___ Input material

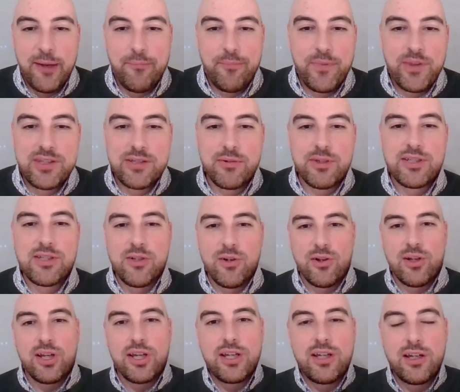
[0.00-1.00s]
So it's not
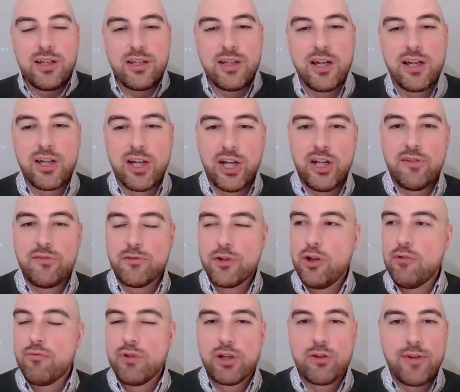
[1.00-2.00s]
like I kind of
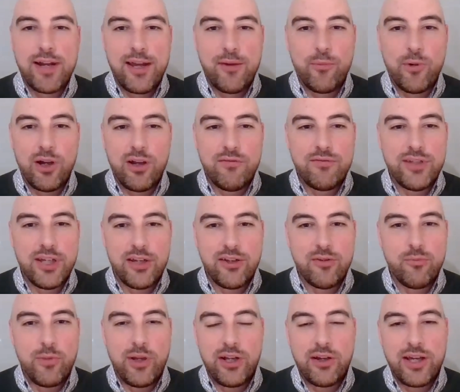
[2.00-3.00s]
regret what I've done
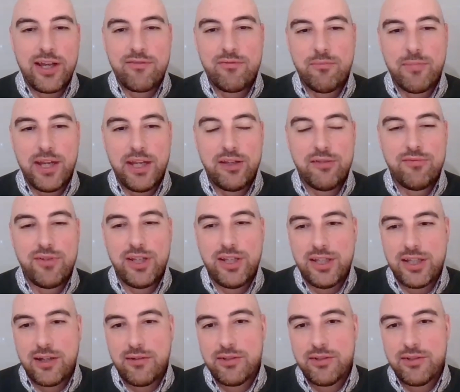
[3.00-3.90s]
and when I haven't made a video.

______
___ Input material

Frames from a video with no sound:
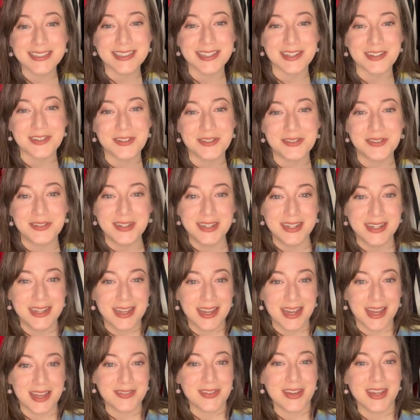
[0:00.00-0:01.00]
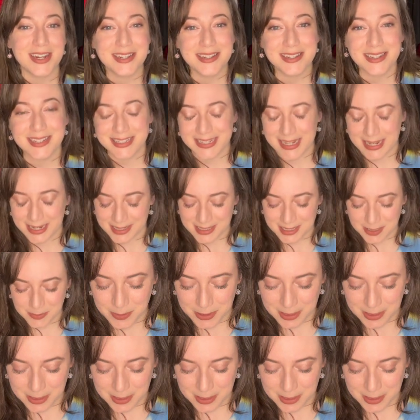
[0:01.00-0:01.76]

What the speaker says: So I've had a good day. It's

______

● What you need to do
In the listing above, find the line with "Frames from a" and output it and every line after it up to and including the line with "What the speaker", exactly, minus the pictures.

● Completed exercise
Frames from a video with no sound:
[0:00.00-0:01.00]
[0:01.00-0:01.76]

What the speaker says: So I've had a good day. It's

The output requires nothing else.